The process of getting the sheets into place for the cofferdam was tricky itself. The crane would dangle a sheet, weighing up to a ton, next to a worker on a mobile platform; the worker would guide it into the grooved top slot of another sheet already in place.

With the cofferdam finished, pumps will suck out river water from the enclosed area so workers can install the new steel gates for the regular dam. They will replace patched rubber bladders that are used now. When deflated during high flows, the bladder gates can allow carp to swim over the dam, said Jason Boyle, dam safety engineer for the state Department of Natural Resources.
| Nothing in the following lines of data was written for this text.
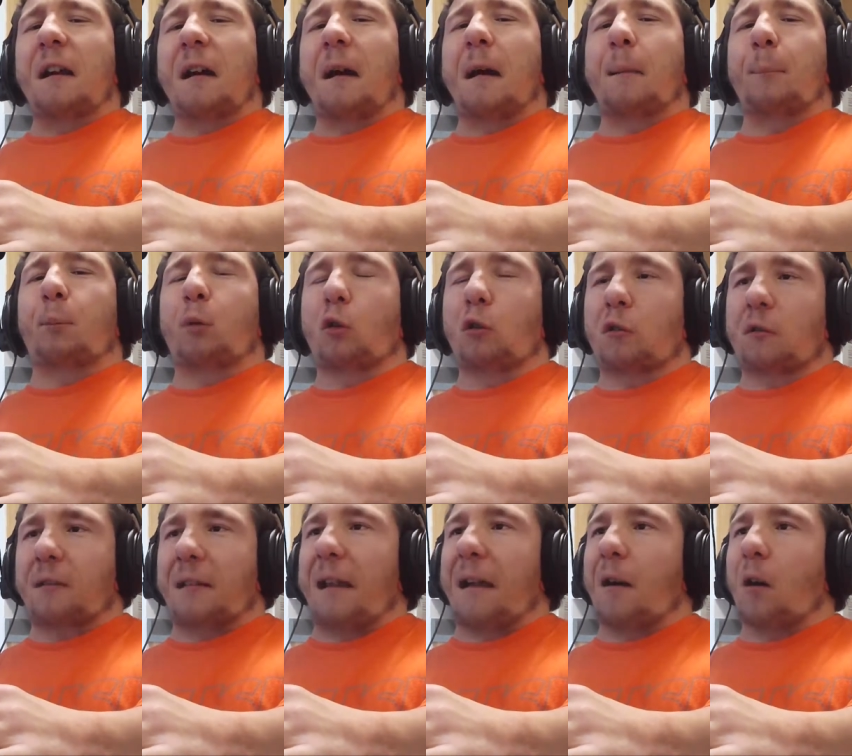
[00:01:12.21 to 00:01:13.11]
I
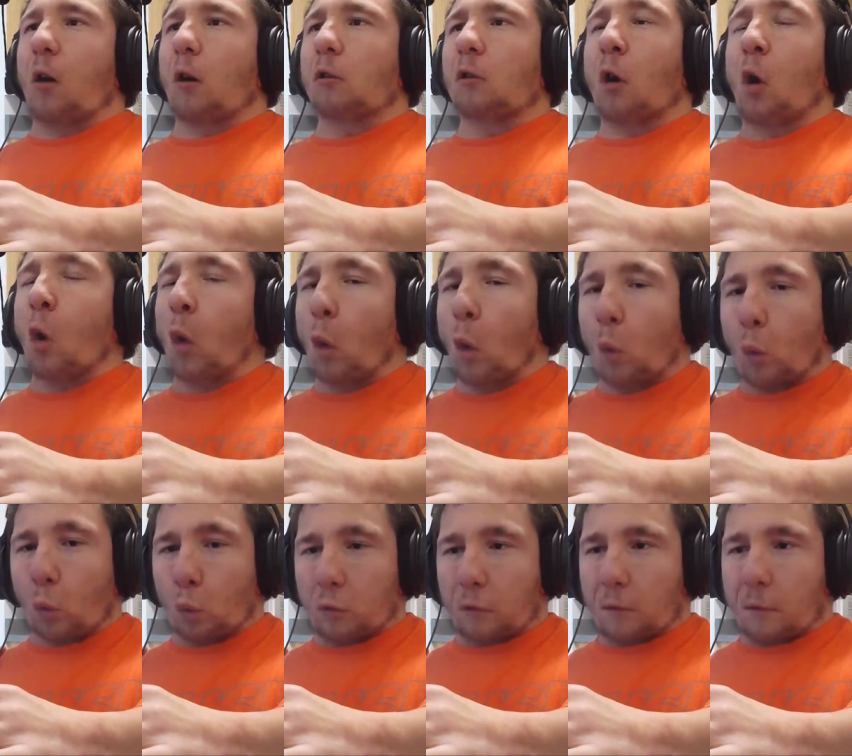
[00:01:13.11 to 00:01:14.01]
put that on
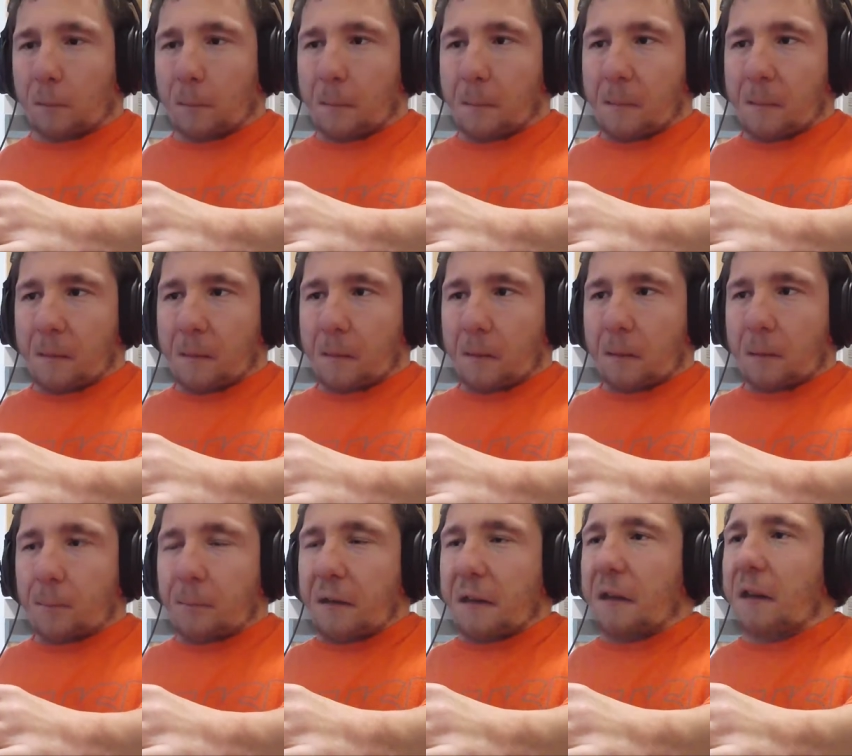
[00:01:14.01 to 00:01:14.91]
hold
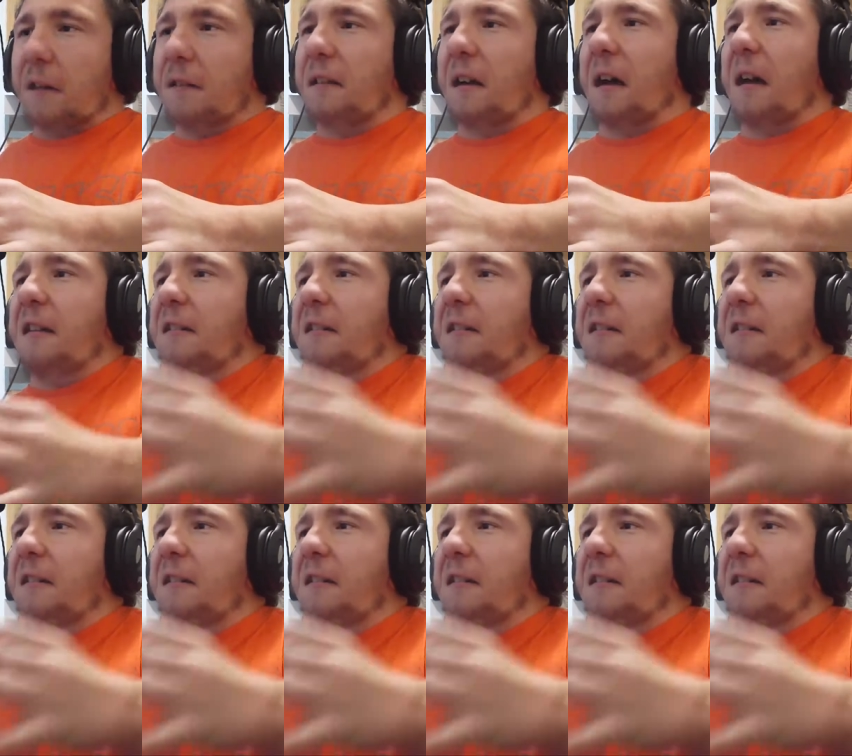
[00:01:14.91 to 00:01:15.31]
because I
"It will be a definite improvement in the effectiveness of the barrier," Boyle said.

The 18-foot high dam is owned by Three Rivers Parks, Hennepin County's park system, which has agreed to let the DNR oversee the rehabilitation.

Kraemer & Sons, of Plain, Wis., won a $10.8 million contract to install nine steel gates and repair the concrete apron below the dam during the two-year project. The state paid Rodney Hunt Co. of Orange, Mass., $3.8 million to produce and deliver the gates. Stanley Consultants of Minneapolis was paid $900,000 to do designs, plans and specifications. Adding $200,000 for DNR administrative and oversight costs brings the total so far to $15.8 million, leaving $200,000 for contingencies.
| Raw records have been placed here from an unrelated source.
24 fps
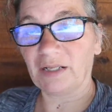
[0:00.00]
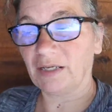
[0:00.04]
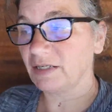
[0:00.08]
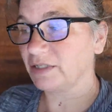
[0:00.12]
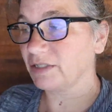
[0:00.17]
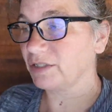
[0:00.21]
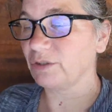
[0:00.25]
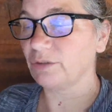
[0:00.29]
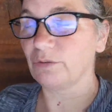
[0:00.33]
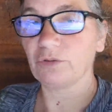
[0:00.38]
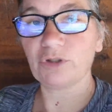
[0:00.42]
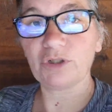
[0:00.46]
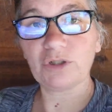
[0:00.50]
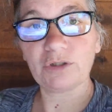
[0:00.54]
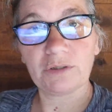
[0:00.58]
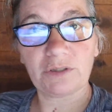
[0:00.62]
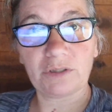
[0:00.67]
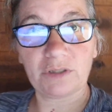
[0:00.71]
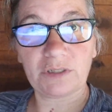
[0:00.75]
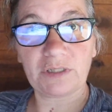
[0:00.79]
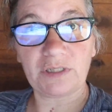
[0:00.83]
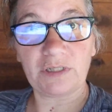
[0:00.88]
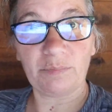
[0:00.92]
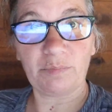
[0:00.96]
like to
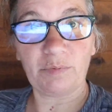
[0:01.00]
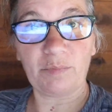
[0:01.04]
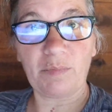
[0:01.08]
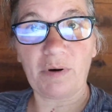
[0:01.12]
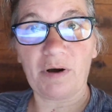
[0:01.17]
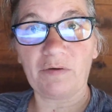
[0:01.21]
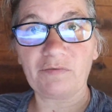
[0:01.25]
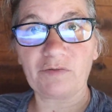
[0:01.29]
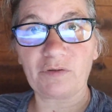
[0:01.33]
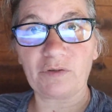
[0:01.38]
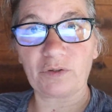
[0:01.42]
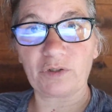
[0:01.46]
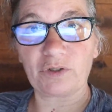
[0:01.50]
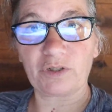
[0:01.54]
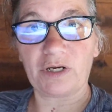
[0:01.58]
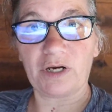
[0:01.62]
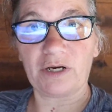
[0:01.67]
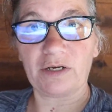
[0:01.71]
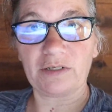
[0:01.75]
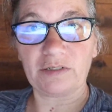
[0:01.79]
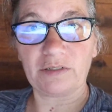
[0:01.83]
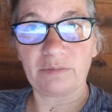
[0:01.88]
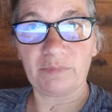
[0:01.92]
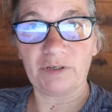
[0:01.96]
snip them off so there's
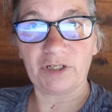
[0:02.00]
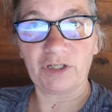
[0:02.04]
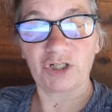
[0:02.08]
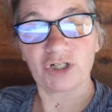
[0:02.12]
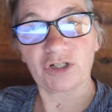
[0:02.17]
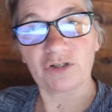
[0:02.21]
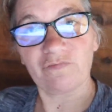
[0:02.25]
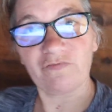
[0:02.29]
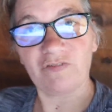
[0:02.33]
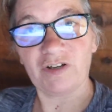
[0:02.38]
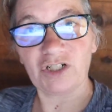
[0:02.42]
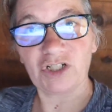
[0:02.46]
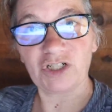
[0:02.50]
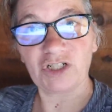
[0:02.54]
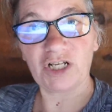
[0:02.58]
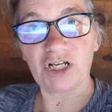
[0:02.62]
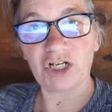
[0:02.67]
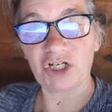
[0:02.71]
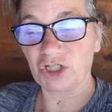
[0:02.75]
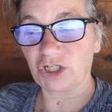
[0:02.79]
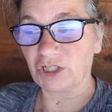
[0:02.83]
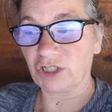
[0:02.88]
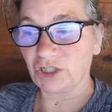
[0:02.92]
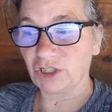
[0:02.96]
not as much
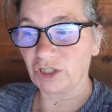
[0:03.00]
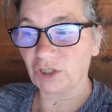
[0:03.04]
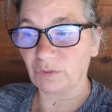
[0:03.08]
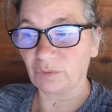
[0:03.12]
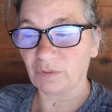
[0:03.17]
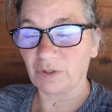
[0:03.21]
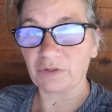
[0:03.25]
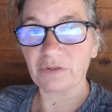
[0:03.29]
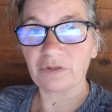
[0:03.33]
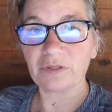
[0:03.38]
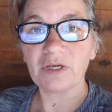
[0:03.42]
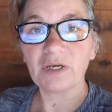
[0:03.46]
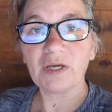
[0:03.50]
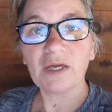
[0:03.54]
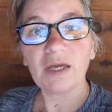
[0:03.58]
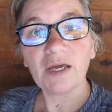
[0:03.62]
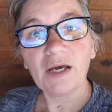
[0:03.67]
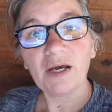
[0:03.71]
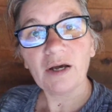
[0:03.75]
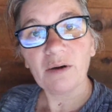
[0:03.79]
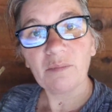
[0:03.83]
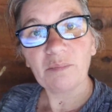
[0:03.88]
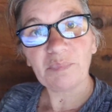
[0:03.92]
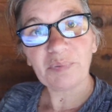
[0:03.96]
vegetation to deal with.
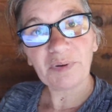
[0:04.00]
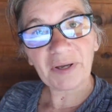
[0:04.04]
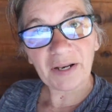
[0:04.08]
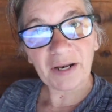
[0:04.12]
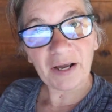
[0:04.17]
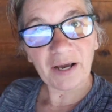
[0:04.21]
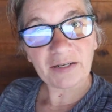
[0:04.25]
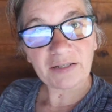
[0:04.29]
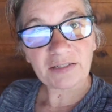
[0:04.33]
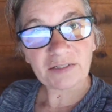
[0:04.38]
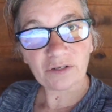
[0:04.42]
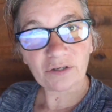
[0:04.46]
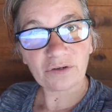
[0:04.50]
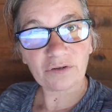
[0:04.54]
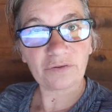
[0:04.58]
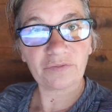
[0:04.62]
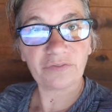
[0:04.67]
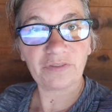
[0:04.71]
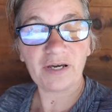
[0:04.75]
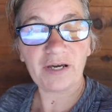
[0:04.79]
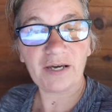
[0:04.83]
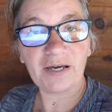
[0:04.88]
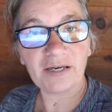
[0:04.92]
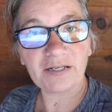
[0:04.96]
But I saw
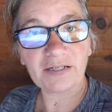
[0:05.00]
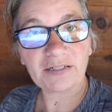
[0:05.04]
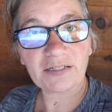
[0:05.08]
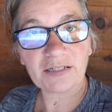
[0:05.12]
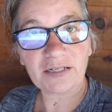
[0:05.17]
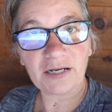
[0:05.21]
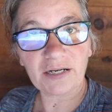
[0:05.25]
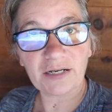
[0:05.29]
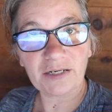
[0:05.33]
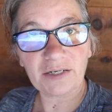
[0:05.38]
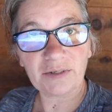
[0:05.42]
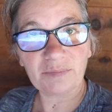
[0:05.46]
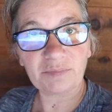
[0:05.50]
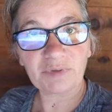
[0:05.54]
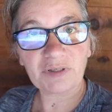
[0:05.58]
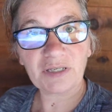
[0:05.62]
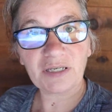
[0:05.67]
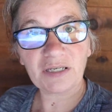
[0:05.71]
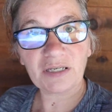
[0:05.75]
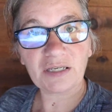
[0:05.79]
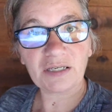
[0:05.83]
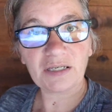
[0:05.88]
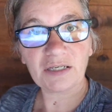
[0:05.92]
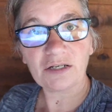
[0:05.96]
that
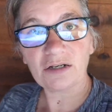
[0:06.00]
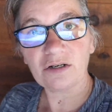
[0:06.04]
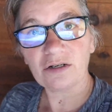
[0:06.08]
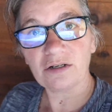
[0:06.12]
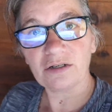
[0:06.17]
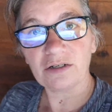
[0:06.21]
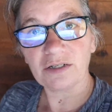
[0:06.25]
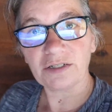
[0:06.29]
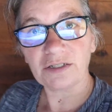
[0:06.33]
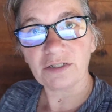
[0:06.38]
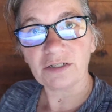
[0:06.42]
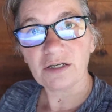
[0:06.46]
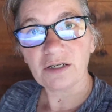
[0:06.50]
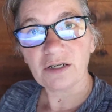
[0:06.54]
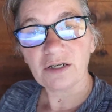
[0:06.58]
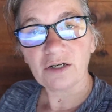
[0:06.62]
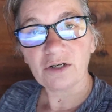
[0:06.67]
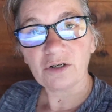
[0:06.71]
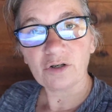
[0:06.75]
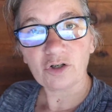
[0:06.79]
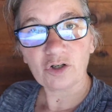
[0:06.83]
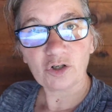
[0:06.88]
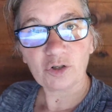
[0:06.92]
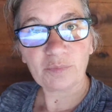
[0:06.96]
Kiki on
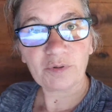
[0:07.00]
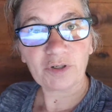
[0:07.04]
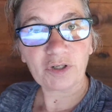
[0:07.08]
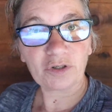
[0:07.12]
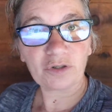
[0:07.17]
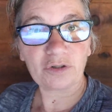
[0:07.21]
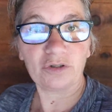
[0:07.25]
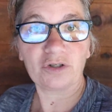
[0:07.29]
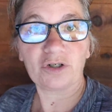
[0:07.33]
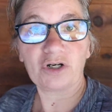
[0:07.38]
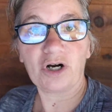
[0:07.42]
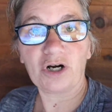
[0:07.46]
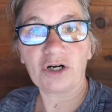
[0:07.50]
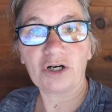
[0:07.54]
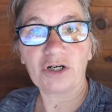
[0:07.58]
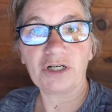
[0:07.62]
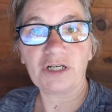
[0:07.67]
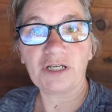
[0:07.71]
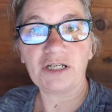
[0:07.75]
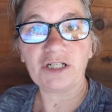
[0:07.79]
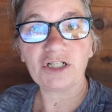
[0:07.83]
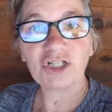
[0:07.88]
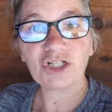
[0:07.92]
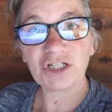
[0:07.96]
Urban Girl
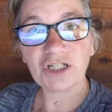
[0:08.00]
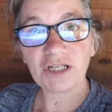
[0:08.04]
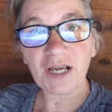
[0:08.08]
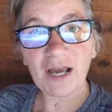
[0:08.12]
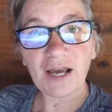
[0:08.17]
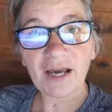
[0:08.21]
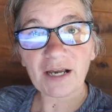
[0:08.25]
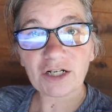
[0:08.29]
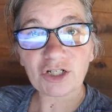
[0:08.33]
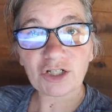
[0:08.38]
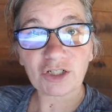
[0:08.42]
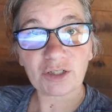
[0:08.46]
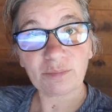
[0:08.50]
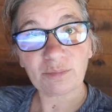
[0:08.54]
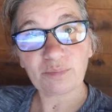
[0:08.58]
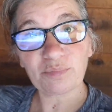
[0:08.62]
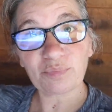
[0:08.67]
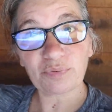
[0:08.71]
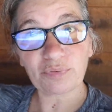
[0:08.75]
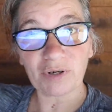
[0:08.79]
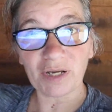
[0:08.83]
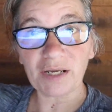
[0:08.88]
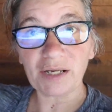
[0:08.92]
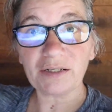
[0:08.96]
Gardening, she actually
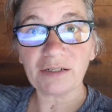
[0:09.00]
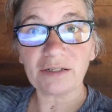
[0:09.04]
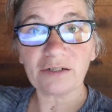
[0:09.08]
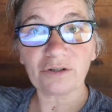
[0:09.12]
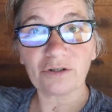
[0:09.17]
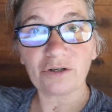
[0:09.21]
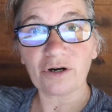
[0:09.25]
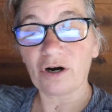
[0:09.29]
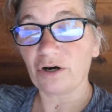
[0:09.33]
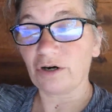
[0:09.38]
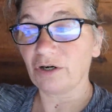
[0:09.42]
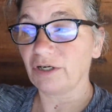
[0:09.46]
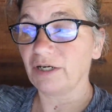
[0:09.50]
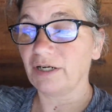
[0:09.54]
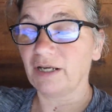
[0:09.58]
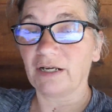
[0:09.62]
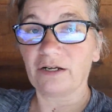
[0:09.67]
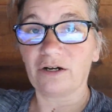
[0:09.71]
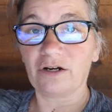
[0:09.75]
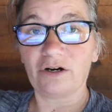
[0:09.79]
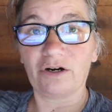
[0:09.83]
braided her hardneck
Kramer began the work by cutting a short, temporary road through the woods northwest of the visitor center in Coon Rapids Dam Regional Park to get 350 steel piles, cranes, a barge, tugboat and other equipment to the site. Jonjack said workers mined 64,000 tons of sand and gravel from a grassy field near the new road.

Dump trucks hauled the material to river's edge, where it was used to build a 200-foot-long, 20-foot-wide causeway to Dunn Island to carry equipment to the worksite. The sand and gravel will be returned to the mined pit and topsoil will be respread when the project is done, Jonjack said.

It will take a week or so to drain water out of the cofferdam and dump about five feet of gravel on the mucky riverbed to stabilize it so equipment and men can install the 8-foot-tall gates. Five gates will go in this year. Boyle said the longer gates will weigh about 45 tons each. The remaining four gates will go in next year.

While the gates are installed, work will begin on a second cofferdam on the downstream side so apron repairs can be made. The five gates are expected to be installed by November. The rebuilt, 1,000-foot-long dam is designed to last 50 years.